TASK TO COMPLETE:
In the material below, find all lines with the string "video" and copy them.

DATASET:
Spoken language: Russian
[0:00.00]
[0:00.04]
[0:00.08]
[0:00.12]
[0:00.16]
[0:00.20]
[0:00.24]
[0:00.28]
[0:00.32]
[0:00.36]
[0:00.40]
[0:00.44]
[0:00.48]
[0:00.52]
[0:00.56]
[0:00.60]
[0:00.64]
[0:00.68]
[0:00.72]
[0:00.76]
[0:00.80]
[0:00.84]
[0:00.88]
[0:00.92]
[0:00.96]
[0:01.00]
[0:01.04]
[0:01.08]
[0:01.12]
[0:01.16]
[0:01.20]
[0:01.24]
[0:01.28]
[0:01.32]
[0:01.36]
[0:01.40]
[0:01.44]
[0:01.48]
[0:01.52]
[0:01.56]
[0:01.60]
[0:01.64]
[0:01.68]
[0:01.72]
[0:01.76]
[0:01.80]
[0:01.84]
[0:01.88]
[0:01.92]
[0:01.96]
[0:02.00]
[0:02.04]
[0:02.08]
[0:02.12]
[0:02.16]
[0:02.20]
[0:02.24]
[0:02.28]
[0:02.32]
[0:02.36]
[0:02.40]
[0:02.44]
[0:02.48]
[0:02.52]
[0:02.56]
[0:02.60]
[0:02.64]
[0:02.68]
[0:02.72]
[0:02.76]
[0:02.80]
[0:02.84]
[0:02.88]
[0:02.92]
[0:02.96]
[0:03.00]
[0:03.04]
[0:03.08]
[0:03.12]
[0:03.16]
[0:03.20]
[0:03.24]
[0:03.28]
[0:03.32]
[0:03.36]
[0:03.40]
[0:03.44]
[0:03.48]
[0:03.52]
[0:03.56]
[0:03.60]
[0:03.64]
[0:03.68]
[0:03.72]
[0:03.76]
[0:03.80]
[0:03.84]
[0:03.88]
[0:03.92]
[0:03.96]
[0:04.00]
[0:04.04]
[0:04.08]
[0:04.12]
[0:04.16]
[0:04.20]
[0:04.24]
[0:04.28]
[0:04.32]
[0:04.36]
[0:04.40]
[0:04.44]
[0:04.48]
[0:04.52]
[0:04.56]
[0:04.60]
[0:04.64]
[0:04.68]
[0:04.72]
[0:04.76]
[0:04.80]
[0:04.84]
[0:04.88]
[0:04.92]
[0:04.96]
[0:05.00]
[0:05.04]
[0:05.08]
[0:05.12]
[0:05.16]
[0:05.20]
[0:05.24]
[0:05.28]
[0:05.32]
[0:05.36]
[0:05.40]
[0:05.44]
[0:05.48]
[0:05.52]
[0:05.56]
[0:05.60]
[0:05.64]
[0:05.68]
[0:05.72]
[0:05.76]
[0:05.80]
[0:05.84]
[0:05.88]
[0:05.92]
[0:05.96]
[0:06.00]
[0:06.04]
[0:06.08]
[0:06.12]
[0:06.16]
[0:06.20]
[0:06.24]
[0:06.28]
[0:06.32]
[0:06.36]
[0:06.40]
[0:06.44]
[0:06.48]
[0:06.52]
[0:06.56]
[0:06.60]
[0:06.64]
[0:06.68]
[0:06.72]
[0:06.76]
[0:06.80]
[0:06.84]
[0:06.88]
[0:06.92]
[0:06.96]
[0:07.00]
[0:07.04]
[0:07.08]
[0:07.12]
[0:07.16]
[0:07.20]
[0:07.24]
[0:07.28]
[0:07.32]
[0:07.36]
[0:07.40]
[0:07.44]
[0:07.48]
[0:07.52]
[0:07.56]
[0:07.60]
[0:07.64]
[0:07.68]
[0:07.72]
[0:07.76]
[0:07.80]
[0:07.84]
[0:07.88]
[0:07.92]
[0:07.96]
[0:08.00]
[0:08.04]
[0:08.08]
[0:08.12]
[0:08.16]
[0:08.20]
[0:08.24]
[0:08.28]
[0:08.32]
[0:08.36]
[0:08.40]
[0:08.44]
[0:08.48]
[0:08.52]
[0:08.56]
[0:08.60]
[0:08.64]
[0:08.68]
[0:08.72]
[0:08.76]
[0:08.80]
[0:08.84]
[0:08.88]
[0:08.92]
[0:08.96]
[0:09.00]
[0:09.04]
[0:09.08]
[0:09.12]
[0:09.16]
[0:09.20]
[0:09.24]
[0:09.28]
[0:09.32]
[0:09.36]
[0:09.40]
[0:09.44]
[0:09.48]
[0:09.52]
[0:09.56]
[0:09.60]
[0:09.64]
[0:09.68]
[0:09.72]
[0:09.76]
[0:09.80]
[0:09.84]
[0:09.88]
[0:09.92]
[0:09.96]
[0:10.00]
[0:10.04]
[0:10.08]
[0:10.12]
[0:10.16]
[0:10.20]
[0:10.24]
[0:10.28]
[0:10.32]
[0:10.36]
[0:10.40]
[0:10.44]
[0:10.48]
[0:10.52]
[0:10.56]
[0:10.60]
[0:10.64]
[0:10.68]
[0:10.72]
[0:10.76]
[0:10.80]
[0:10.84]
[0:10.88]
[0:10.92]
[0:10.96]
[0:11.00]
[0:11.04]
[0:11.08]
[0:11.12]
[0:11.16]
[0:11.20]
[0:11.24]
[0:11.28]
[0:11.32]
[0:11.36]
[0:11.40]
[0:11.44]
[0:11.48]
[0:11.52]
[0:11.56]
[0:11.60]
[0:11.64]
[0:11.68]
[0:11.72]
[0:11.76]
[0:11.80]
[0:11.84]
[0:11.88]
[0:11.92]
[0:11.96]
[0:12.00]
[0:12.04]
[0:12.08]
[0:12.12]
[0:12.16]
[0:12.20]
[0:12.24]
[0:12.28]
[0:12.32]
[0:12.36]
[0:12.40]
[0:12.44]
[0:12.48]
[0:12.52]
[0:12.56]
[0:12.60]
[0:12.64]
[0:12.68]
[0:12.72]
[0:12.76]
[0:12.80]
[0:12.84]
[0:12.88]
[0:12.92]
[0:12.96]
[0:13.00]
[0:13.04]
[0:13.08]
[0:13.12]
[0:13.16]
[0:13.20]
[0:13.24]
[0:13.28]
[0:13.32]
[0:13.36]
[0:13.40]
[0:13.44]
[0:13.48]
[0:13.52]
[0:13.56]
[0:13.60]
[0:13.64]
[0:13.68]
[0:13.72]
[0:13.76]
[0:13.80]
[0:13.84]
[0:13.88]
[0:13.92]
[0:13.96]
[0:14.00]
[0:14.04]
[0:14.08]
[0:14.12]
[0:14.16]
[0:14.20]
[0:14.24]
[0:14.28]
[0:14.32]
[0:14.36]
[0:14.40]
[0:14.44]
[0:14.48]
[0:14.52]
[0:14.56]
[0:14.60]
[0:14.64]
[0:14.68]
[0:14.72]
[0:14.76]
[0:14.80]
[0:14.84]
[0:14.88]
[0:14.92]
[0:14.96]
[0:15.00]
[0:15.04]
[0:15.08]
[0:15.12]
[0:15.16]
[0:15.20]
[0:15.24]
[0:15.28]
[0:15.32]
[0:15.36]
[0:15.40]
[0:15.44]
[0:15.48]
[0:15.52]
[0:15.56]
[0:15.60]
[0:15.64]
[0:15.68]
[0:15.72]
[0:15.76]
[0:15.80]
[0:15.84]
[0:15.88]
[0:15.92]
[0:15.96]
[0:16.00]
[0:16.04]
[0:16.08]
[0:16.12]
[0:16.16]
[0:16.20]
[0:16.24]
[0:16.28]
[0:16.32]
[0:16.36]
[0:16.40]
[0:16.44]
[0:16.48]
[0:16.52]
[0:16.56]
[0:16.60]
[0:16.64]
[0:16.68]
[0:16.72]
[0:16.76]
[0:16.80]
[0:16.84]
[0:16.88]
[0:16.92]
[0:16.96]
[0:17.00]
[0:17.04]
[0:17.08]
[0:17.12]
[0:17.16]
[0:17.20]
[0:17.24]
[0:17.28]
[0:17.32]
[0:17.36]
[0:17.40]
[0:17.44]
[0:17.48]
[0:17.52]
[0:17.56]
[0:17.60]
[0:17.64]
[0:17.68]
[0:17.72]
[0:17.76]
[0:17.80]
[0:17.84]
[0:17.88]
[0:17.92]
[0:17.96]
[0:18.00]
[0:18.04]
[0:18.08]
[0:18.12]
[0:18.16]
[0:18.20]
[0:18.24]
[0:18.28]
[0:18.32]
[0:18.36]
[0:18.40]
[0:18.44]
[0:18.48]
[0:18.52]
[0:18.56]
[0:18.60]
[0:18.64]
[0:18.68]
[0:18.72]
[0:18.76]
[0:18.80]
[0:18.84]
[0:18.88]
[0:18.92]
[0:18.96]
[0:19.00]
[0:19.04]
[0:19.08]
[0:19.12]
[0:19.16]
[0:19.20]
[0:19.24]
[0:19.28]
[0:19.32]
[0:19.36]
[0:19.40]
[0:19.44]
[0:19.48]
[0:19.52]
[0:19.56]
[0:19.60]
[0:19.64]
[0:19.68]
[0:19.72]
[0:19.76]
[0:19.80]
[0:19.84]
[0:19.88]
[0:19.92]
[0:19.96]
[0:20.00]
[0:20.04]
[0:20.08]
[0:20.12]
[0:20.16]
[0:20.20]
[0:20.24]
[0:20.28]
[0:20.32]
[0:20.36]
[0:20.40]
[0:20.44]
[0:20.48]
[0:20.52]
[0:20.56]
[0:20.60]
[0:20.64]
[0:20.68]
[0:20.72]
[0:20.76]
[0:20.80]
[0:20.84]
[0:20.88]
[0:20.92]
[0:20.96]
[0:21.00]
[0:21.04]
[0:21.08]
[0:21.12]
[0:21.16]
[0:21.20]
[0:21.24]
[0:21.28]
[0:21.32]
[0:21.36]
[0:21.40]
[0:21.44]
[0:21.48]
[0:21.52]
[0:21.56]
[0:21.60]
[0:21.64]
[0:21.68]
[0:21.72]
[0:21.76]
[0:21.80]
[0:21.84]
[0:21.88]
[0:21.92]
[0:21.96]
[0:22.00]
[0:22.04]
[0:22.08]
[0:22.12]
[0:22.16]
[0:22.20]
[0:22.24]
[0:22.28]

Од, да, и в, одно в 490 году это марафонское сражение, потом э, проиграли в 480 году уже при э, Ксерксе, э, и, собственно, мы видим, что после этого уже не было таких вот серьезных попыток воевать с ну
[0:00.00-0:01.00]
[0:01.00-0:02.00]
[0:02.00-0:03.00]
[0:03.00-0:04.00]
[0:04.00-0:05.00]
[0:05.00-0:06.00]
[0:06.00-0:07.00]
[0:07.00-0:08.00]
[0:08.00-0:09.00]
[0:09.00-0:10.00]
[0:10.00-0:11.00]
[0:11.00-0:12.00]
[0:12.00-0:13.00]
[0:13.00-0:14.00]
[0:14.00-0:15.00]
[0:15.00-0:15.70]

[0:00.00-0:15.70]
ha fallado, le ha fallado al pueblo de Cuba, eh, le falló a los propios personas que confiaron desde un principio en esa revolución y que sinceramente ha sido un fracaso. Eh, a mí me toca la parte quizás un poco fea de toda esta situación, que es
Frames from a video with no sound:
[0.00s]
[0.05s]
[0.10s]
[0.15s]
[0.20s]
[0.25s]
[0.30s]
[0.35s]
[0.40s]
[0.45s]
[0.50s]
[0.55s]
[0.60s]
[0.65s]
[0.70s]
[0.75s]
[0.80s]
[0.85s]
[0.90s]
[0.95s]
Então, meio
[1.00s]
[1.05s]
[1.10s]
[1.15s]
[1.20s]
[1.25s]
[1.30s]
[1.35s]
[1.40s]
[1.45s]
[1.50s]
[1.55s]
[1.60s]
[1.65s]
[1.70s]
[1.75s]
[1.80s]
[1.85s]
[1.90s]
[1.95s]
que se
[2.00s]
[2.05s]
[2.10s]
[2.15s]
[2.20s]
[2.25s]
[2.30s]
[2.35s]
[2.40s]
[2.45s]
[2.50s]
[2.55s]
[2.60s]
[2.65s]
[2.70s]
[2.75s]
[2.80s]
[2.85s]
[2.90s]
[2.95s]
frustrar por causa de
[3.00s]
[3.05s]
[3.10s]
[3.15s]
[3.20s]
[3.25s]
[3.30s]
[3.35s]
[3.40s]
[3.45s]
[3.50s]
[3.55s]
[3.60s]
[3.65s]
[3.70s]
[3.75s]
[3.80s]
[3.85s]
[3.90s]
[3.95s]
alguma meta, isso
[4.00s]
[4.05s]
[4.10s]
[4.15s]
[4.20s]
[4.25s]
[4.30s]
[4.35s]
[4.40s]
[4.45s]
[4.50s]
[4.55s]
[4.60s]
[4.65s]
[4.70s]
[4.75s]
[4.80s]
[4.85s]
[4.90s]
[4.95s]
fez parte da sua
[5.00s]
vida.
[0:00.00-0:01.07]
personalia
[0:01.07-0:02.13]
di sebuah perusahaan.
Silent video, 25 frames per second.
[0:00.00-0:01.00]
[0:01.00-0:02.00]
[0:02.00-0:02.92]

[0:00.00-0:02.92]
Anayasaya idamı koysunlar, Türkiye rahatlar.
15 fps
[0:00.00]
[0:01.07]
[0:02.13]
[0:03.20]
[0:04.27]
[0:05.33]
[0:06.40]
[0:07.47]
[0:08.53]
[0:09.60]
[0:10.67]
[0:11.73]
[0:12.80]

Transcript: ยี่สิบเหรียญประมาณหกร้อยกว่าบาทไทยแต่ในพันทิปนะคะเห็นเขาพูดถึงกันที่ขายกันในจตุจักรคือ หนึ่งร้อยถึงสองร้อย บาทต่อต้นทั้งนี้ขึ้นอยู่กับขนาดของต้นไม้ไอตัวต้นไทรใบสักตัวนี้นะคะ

YOUR RESPONSE:
Frames from a video with no sound:
Silent video, 25 frames per second.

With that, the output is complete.